Gustavo Poyet a été mis à pied par les Girondins de Bordeaux, vendredi 17 août, a appris L'Equipe auprès du club, après ses propos particulièrement offensifs, la veille, suite à la qualification du club pour les barrages de Ligue Europa. "Il a dépassé les bornes", a justifié le président du club Stéphane Martin, en conférence de presse. Il ne faisait en effet pas bon être dirigeant des Girondins de Bordeaux et laisser traîner une oreille en conférence de presse, jeudi 16 août, après la victoire 2-1 face à Marioupol. Le coach uruguayen du club, arrivé en Gironde en janvier, a en effet menacé de démissionner en conférence de presse.

Commentateur acerbe et régulier du mercato du club au scapulaire, Gustavo Poyet avait lâché les chevaux, ce jeudi soir : "Je ne suis pas content aujourd'hui. C'est mon plus mauvais jour dans ce club. C'est une honte ce que le club a fait aujourd'hui avec nous." Au centre de la colère du technicien, la situation de l'attaquant de l'attaquant Gaëtan Laborde, double buteur à l'aller et depuis parti à Montpellier, comme le prévoyaient les plans du club sur le marché des transferts.

"C'est une honte qu'ils aient fait ça contre moi"

"J'ai dit au club qu'il ne pouvait pas partir jusqu'à ce qu'on prenne un autre joueur. Ils ne s'en sont pas occupés et ont laissé partir Laborde", qui était dans la liste des joueurs convoqués pour le match. Poyet expliquait ainsi que son groupe "est arrivé aujourd'hui (jeudi 16 août, ndlr) à 11h45 et Laborde n'était pas là. On l'a appelé et il était à Montpellier. Personne ne m'avait rien". Première tirade, mais l'entraîneur ne décolère pas : "C'est une honte qu'ils aient fait ça contre moi, contre les joueurs, contre les supporters. Je ne peux pas accepter ça. j'ai besoin des explications des propriétaires et du président (Stéphane Martin, ndlr).
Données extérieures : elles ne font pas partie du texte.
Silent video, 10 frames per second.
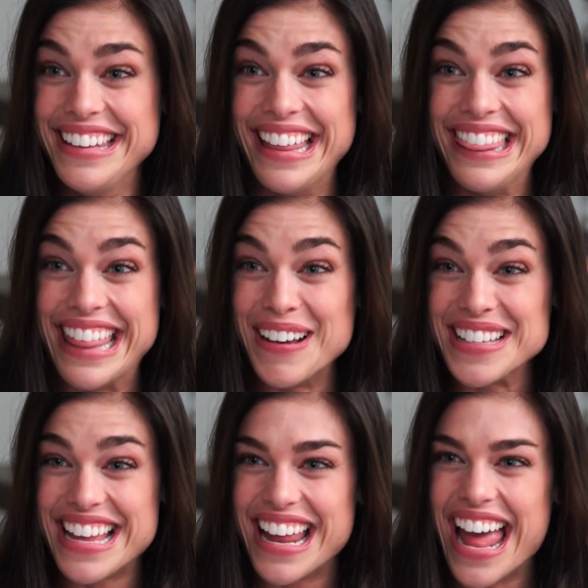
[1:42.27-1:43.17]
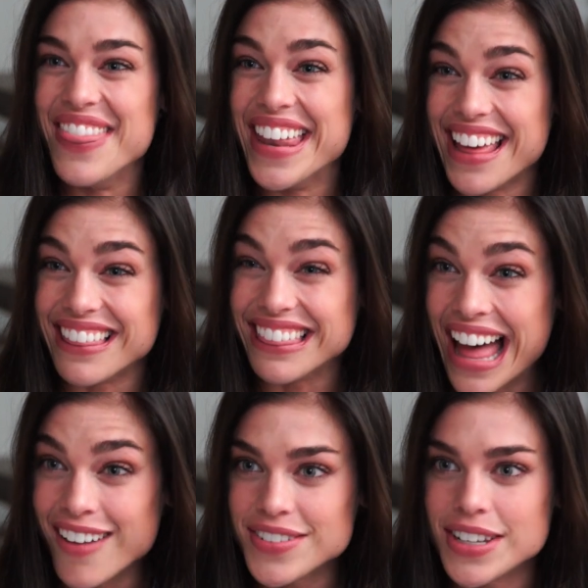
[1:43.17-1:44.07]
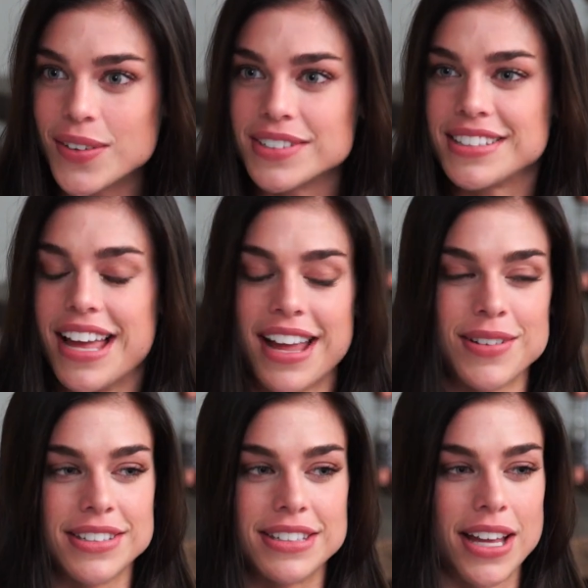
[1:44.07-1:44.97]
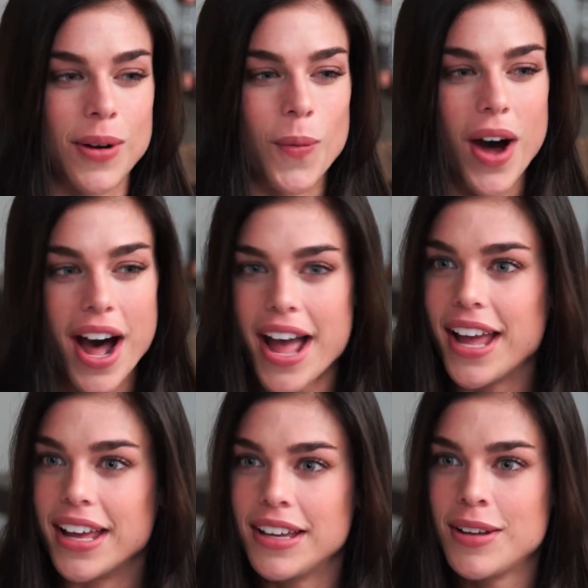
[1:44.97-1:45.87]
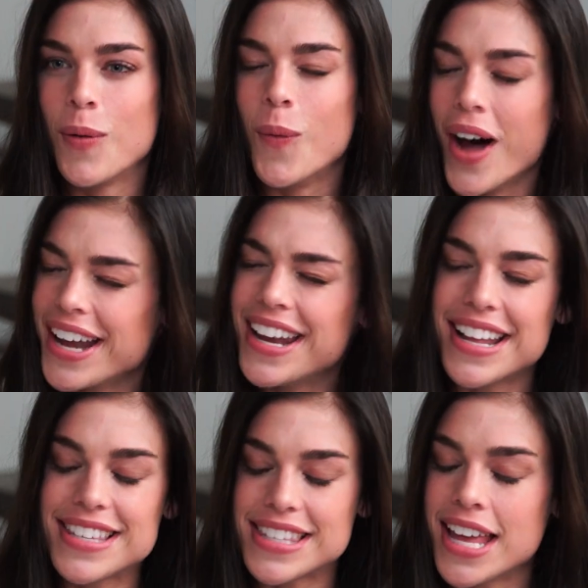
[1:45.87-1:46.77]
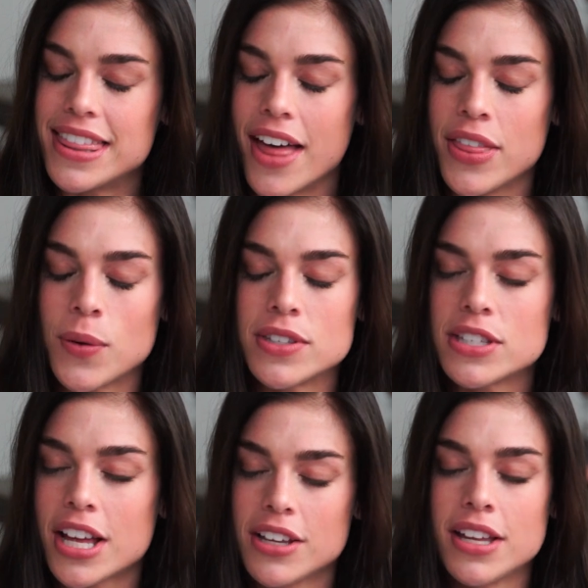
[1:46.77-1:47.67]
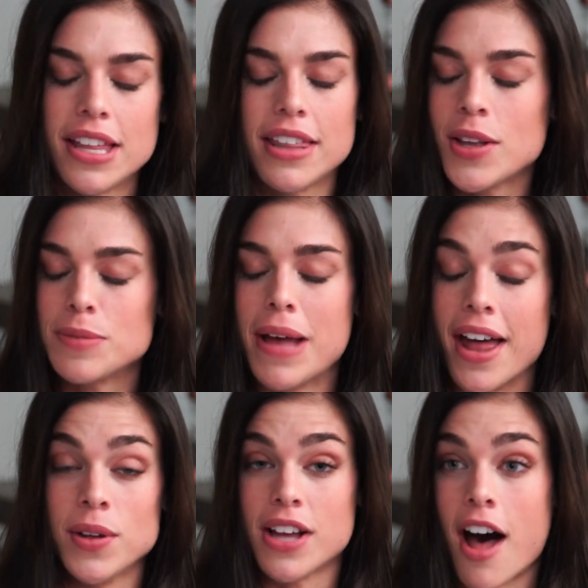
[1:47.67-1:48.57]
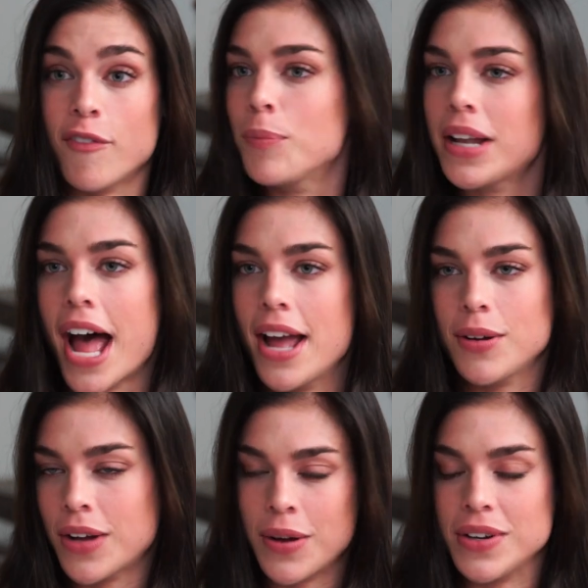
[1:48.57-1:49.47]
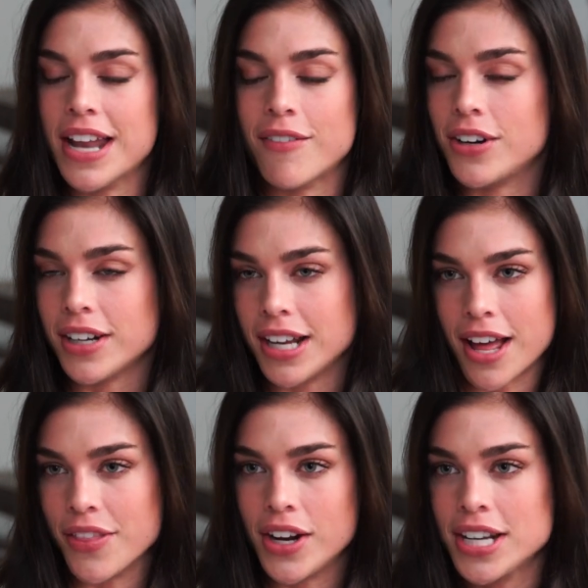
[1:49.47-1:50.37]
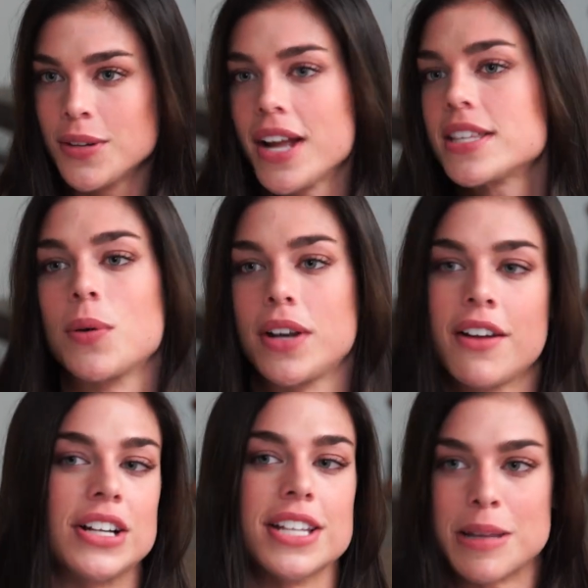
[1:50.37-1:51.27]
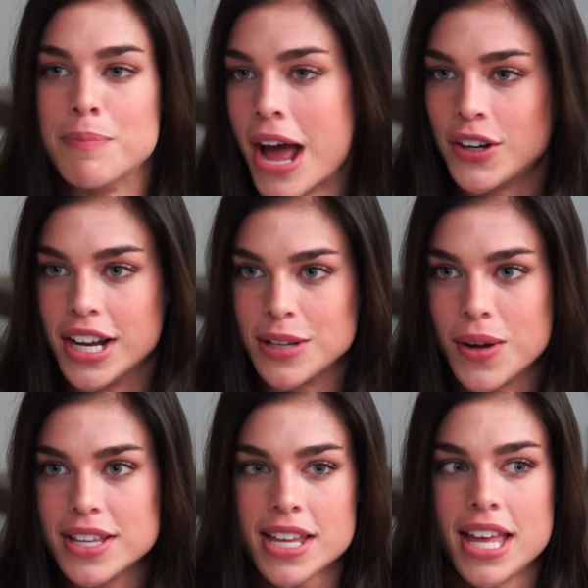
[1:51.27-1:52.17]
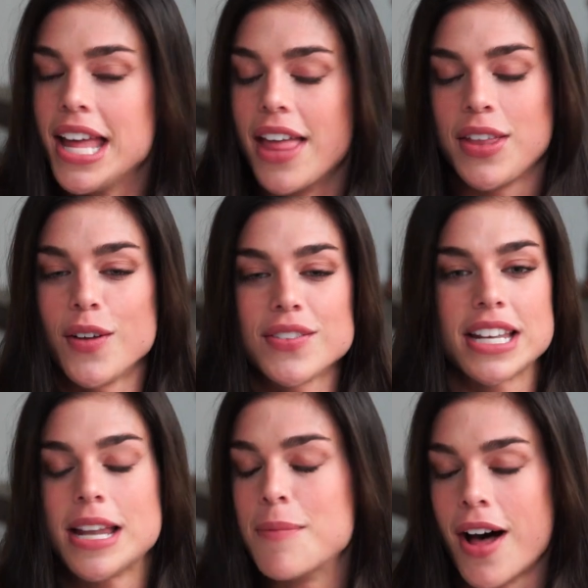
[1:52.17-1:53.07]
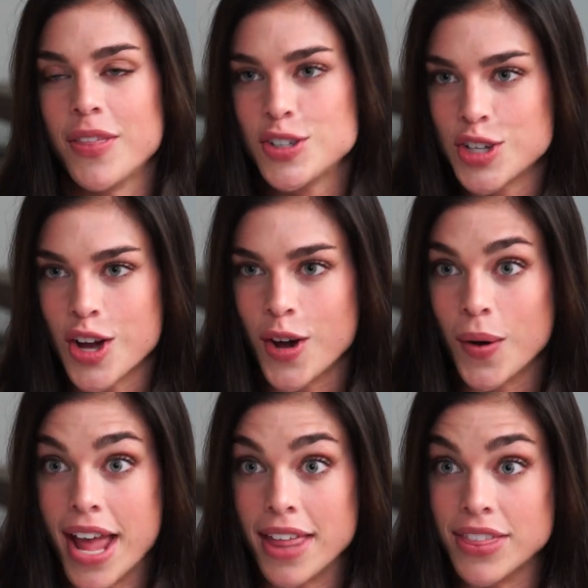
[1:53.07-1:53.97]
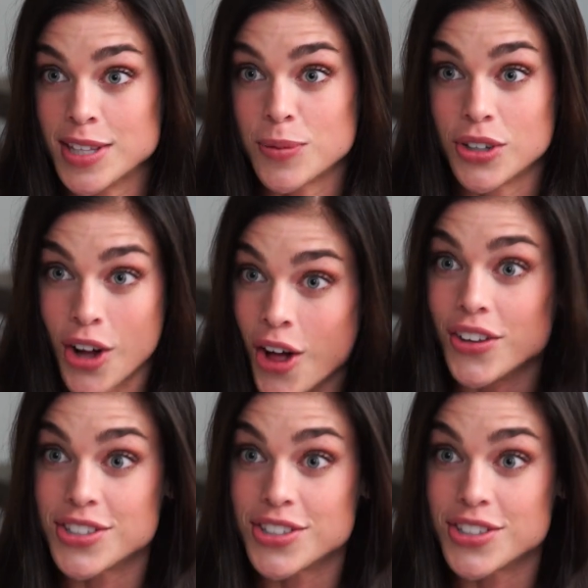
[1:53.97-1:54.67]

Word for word: And that was it. And then I left, and I was like, why? Why did I say that? That was bad. It was awful. But I would never get on there anyway, so whatever. It doesn't matter anyways. And then all of a sudden, I'm on the show, and that's where it all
Quand ils m'auront expliqué ça, on verra si je continue."

Parti pour lâcher tout ce qu'il avait sur le cœur, Poyet avait poursuivi : "Je me fous des dirigeants bordelais qui parlent par derrière, ils essaient de me tuer par derrière". La chargée des relations presse du club tente de mettre fin à l'incendie, pour mieux se faire renvoyer dans les cordes par l'Uruguayen : "Non, non, j'arrête quand je veux, pas quand toi tu veux. Je veux des explications publiques. Je demande le respect et le professionnalisme, pas plus. S'il n'y en a pas, c'est fini." 

Le temps des adieux ?

Qu'en est-il alors de la situation du joueur ? Contactée par L'Equipe, la présidence du club a mis à mal la version de son technicien : "Poyet a été mis au courant du départ de Laborde dès mercredi après-midi"... c'est-à-dire la veille. Le lendemain, Stéphane Martin se disait "pantois" face à la prise de parole de son entraîneur : "Ce sont des situations qu'on n'est pas heureux de vivre [...] surtout quand les résultats sont très bons."

 L'agent du joueur, également contacté par le site sportif, n'a pas vraiment dit autre chose : "Poyet n'est pas à une contradiction près, [...] Il est capable de dire tout et son contraire selon les jours. C'est tellement gros que je m'accorde quelques heures avant de réagir. [...] Je le ferai ce vendredi et vous comprendrez que le départ de Gaëtan ne peut pas être une surprise car c'est lui qui en est à l'origine".

Faut-il déjà faire ses adieux à Gustavo Poyet ? Stéphane Martin n'a pas encore pris de décision définitive : "Tout est possible. Il y a une période d'une semaine où les parties peuvent se rapprocher". D'ailleurs, a-t-il tempéré, pas question encore de changer d'entraîneur : "On est dans des circonstances particulièrement atypiques, on est un peu pris au dépourvu." En attendant, c'est Eric Bedouet, qui avait déjà fait l'intérim avant l'arrivée de Poyet, qui s'assiéra sur le banc pour le prochain match de Bordeaux,  ce dimanche à Toulouse.